Mutect2 MISSING Low Frequency key (TP53 and KRAS) mutations
Dear GATK Team,
We have noticed that Mutect2 ( 4.1.4.0) is missing some of the key (TP53 and KRAS) mutations from tumor-normal paired cfDNA somatic mutation calling. We have an analysis from another source where we know that these mutations are being picked up. On investigation, our raw data (aligned bams) shows that the reads are present but the bamout shows that these regions were not selected as active regions. Hence, mutations are not coming up.

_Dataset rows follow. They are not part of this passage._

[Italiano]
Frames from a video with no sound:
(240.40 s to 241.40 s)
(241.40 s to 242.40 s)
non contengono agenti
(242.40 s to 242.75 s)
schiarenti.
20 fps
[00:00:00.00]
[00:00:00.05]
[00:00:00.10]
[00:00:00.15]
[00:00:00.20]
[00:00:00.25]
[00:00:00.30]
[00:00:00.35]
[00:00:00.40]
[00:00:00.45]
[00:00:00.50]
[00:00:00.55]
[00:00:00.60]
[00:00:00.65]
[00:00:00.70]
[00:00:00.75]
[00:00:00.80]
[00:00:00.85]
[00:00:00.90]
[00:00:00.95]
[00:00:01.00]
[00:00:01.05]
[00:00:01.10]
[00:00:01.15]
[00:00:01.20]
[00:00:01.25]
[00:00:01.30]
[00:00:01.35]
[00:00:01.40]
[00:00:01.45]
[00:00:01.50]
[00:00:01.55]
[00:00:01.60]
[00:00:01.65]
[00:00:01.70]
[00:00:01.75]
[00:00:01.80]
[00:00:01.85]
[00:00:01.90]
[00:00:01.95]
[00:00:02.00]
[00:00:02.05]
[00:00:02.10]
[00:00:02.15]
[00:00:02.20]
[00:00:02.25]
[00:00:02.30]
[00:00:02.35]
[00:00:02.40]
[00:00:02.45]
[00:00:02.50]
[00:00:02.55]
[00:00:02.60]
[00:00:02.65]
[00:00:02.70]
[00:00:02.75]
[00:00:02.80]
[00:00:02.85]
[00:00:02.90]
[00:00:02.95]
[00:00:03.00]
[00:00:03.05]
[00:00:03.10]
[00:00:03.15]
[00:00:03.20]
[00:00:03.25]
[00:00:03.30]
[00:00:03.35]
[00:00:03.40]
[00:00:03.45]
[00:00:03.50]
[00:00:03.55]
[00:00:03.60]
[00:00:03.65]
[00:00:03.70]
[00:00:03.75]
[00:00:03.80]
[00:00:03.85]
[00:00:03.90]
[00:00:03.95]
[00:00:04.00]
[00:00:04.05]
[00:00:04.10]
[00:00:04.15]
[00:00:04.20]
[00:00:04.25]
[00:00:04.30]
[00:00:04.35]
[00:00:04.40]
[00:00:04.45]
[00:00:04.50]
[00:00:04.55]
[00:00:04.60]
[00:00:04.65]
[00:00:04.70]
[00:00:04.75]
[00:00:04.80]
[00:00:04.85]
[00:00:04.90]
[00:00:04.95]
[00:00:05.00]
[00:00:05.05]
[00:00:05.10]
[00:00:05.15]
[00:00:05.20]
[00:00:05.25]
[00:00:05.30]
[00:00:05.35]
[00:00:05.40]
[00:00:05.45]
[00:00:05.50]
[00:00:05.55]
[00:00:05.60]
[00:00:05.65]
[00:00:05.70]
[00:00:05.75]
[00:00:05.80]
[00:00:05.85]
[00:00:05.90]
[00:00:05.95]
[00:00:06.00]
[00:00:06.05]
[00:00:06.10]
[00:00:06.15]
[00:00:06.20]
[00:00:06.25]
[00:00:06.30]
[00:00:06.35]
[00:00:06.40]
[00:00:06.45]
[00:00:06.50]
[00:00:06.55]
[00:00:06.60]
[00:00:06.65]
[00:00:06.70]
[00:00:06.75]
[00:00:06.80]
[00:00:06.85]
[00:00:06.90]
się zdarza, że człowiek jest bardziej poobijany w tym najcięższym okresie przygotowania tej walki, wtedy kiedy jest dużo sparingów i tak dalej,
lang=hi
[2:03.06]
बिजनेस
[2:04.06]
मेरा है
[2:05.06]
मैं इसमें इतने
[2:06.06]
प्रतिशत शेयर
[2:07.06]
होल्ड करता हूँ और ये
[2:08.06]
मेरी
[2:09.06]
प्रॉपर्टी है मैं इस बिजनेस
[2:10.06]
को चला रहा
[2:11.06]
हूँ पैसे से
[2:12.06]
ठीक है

We have a handful of examples as follows:
KRAS with 3% alternate bases: 40/1182 Alternate allele,
TP53 with 4% alternate bases: 21/556
TP53 with 3% alternate bases: 45/1310
We do have cases when similar mutations have been picked up with similar or even lower alternate counts. See the positive cases where these regions appear in the active regions at a very low frequency.
KRAS at 4%- 52/1166
ATM at 3% : 23/849
Both these types;
a) active regions not containing variants and,
b) active regions containing variants
have been run from the same pipeline. The mutect2 command is as follows:
Mutect2 \
-R \
-I \
-I \
-normal \
--germline-resource \
-L \
--f1r2-tar-gz \
-bamout \
--pairHMM AVX_LOGLESS_CACHING_OMP \
--native-pair-hmm-threads 16
I have tried tunning a few parameters including
--max-reads-per-alignment-start 0 \
--f1r2-median-mq 5 \
--minimum-mapping-quality 10 \
--min-base-quality-score 10 \
--active-probability-threshold 0.001 (or 0.003)\
--initial-tumor-lod 1.0 \
--dont-trim-active-regions true \
But none of these helped to pick up these mutations. However when I used the force active mode then I picked up these mutations on their respective frequency.
--force-active true
KRAS - coming in active region now
TP53 - coming in active region now
Though this helps to solve the problem, this does not seem an appropriate solution because of
a). Some cases are being picked up at similar frequency while others are not
b). Computational time with this mode on is 10-12 times more compared to when you rely on mutect2 intrinsic behavior to choose active regions based on variations.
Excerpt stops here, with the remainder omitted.